LOS ANGELES—Attorneys representing Aylo in a federal district court on Friday asked a judge to dismiss a batch of sex trafficking lawsuits brought by women who allege they were minors when they were victimized by the illicit sharing of child sexual abuse material (CSAM) on platforms owned by the Montreal-based company.
U.S. District Judge Wesley Hsu was not fully convinced by the arguments presented by the Aylo attorneys, as the plaintiffs claimed that the company’s employees were involved in optimizing the questionable material. That material includes sexual abuse imagery posted by former intimate partners.
Arameh Zargham O’Boyle, an attorney representing Aylo, formerly known as MindGeek and referred to as such in many of these lawsuits, argued that Section 230 of the Communications Decency Act protects platform operators from liability for content published by third-party users, including the intimate partners who posted the CSAM.
“Section 230 immunizes a website from liability only if the content at issue originally was ‘information provided by another information content provider,'” reads the filing discussed during the hearing Friday. This pertains specifically to the case of Serena Fleites v. MindGeek et al. Fleites was the subject of the controversial New York Times investigative column by Nicholas Kristof, “The Children of Pornhub,” which has been criticized for being too one-sided by journalists and activists.
Judge Hsu also weighed heavily arguments made by the plaintiffs that Aylo and its affiliated properties generated revenues and profits from the marketing of such videos. Hsu intimates that they don’t operate as “neutral” platforms when it comes to content moderation and removal.
Hsu explained, via Courthouse News Service coverage, “I don’t know that I can ignore that. … Shouldn’t they at least have some discovery to find out if they’re wrong?”

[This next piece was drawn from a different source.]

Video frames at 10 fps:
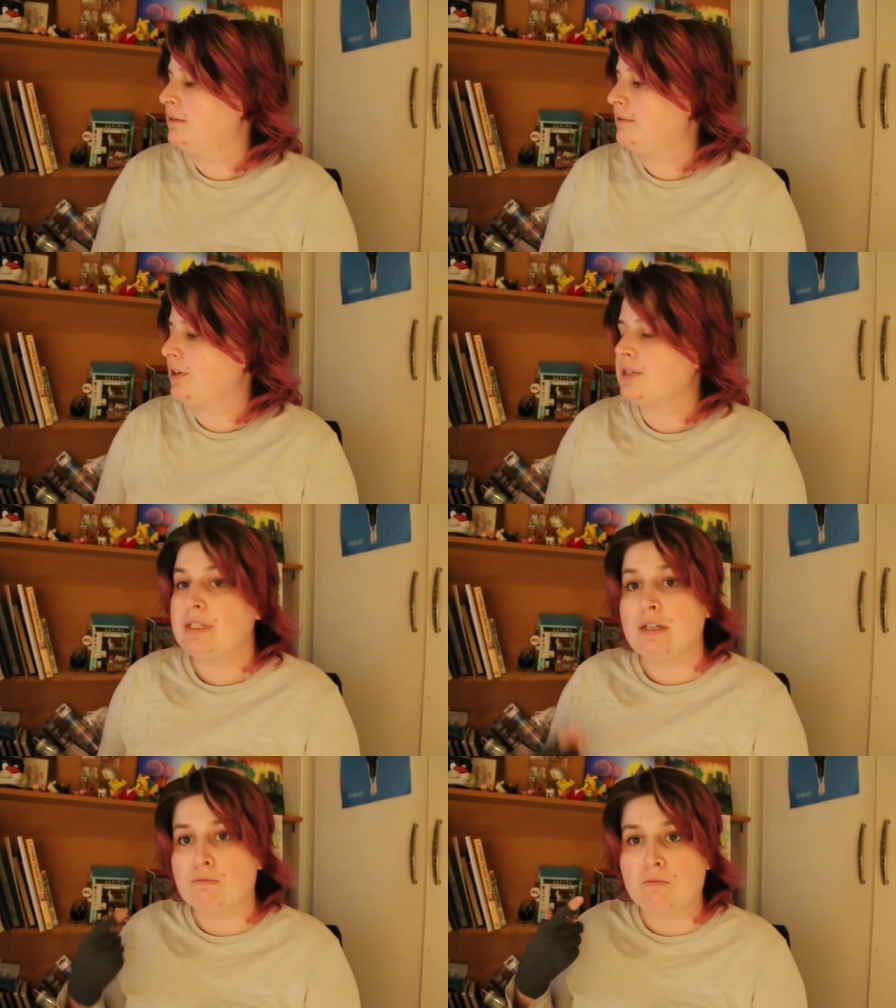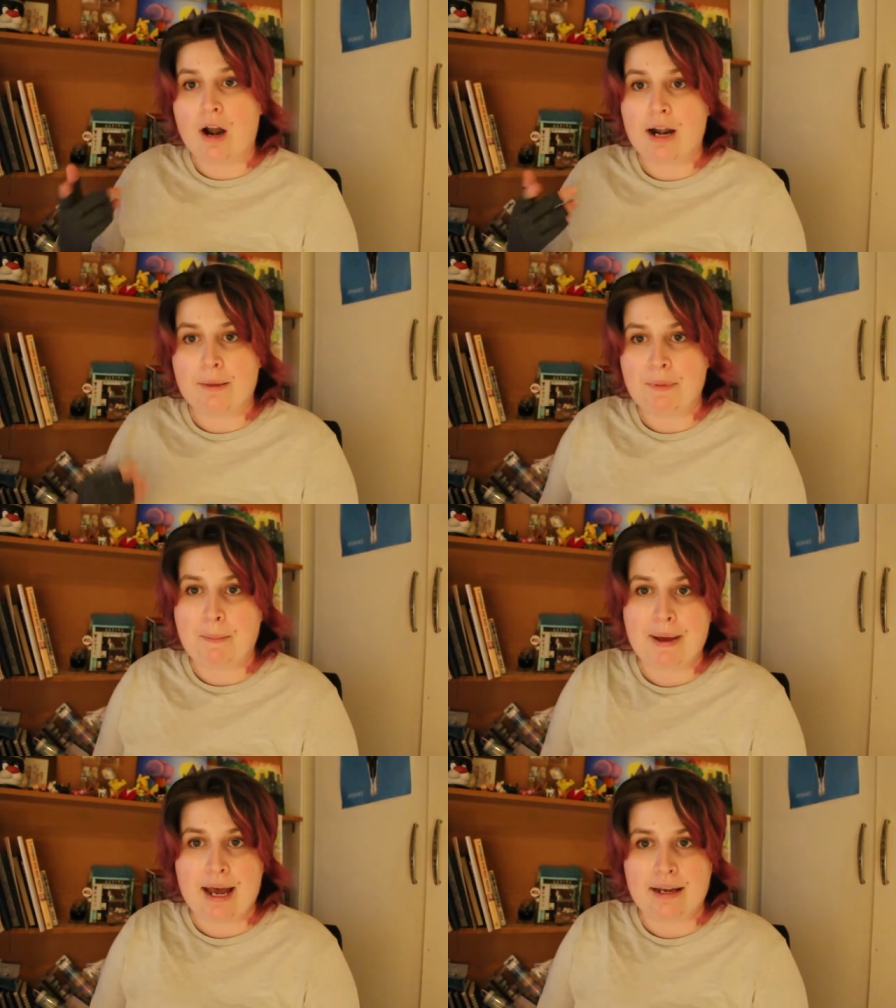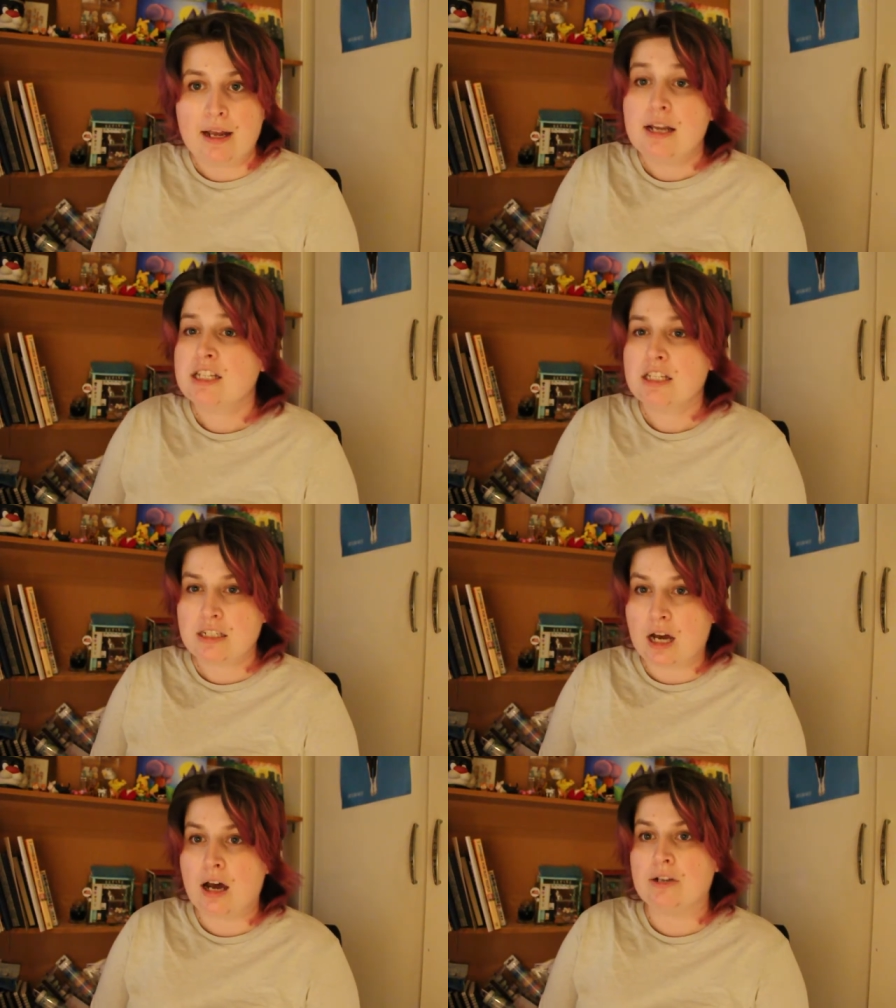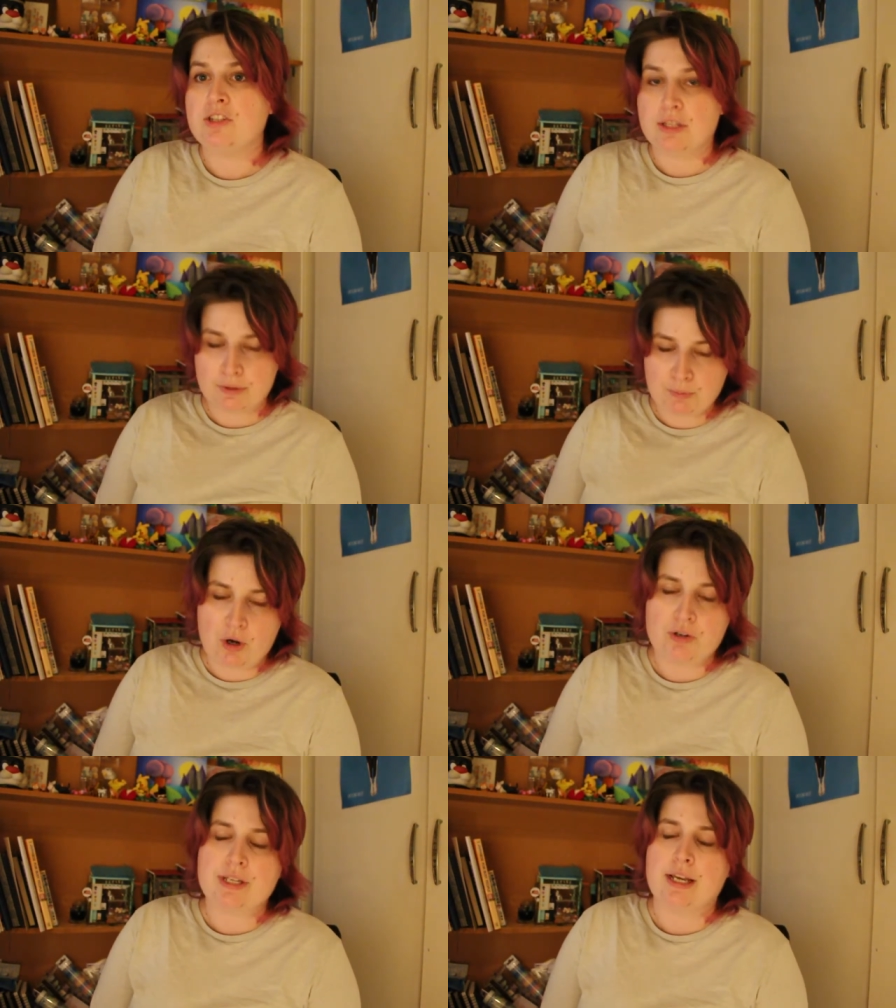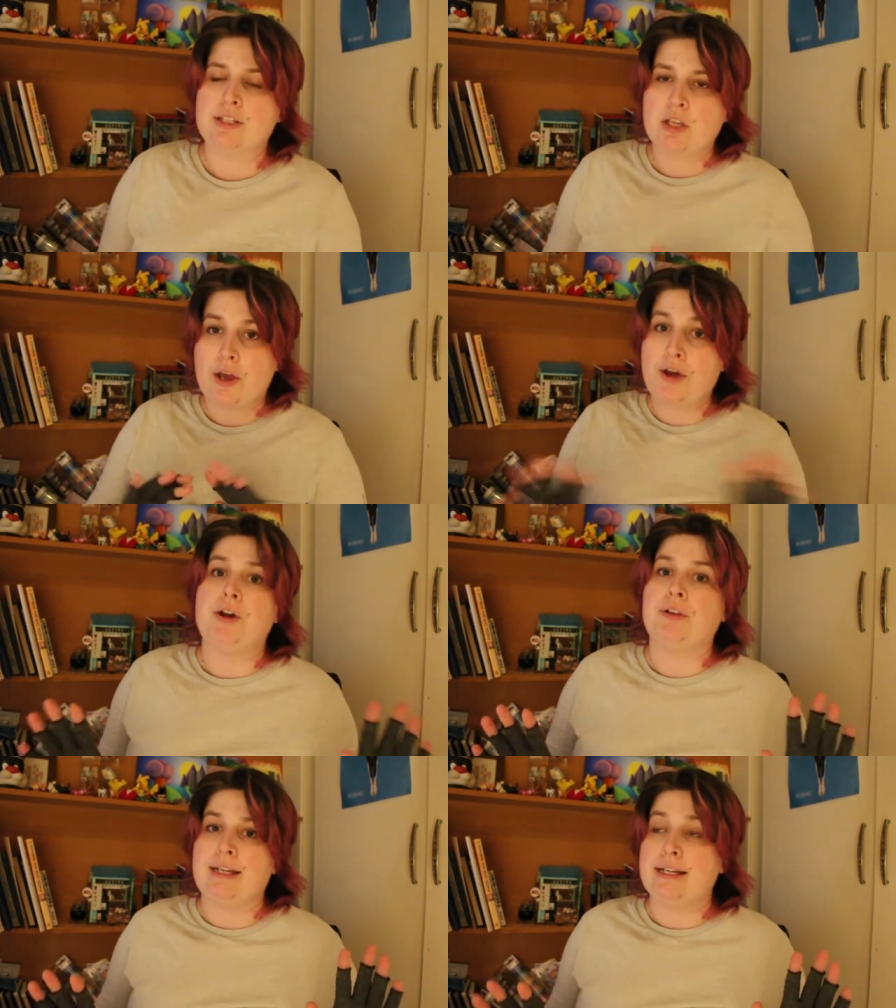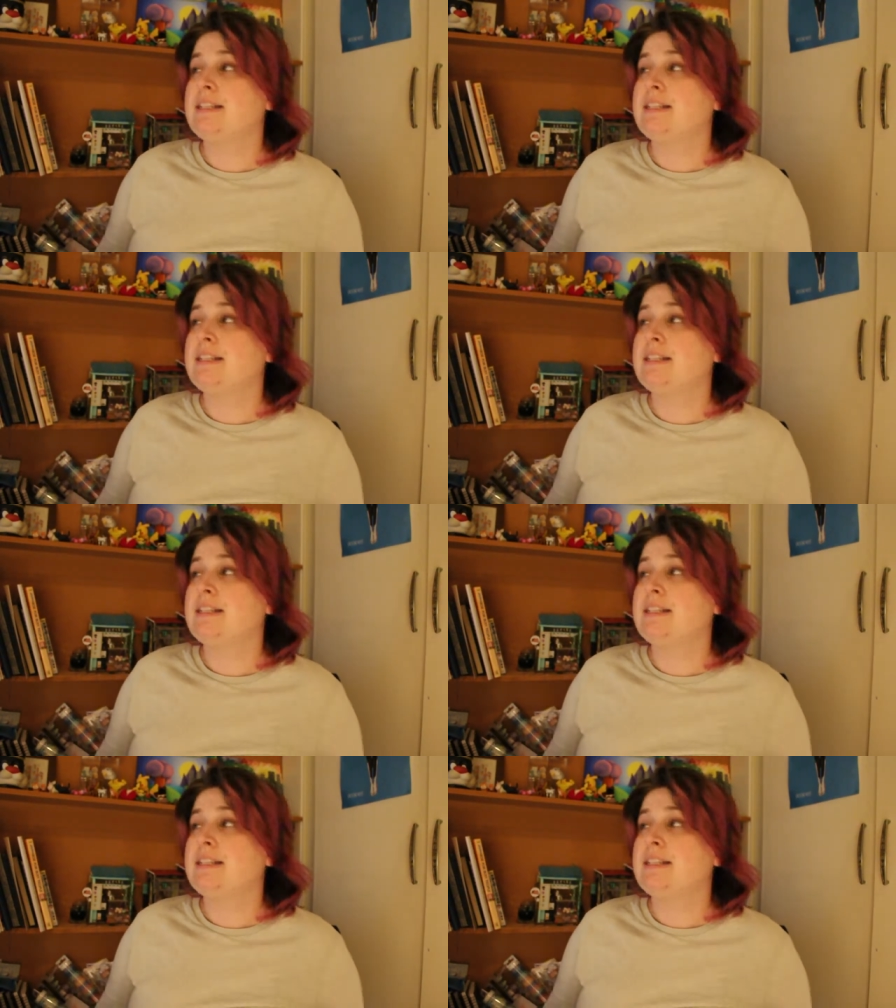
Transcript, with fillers: First tip right out the bat start this process early.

Judge Hsu is presiding over similar proceedings involving a class action lawsuit claiming to represent thousands of women who were victimized by sexual abuse imagery found on Aylo platforms. Another judge who previously presided over the same class action in 2023 ended up denying Aylo’s claims to dismiss the case on similar grounds.
The lawsuits representing individual plaintiffs currently before Hsu have opted out of class action formats to pursue specific claims for monetary damages.
It is worth noting that all of this litigation covers periods when Aylo, at the time MindGeek, operated under its former ownership group, which ended in 2023. In the time since, the private equity firm Ethical Capital Partners was formed and bought up the company and rebranded it as Aylo.
Aylo and federal prosecutors reached a deferred prosecution agreement requiring that the company hire a third-party independent auditor to monitor the trust and safety programming of the company for three years and to pay out and settle with all survivors who were victimized across its free platforms.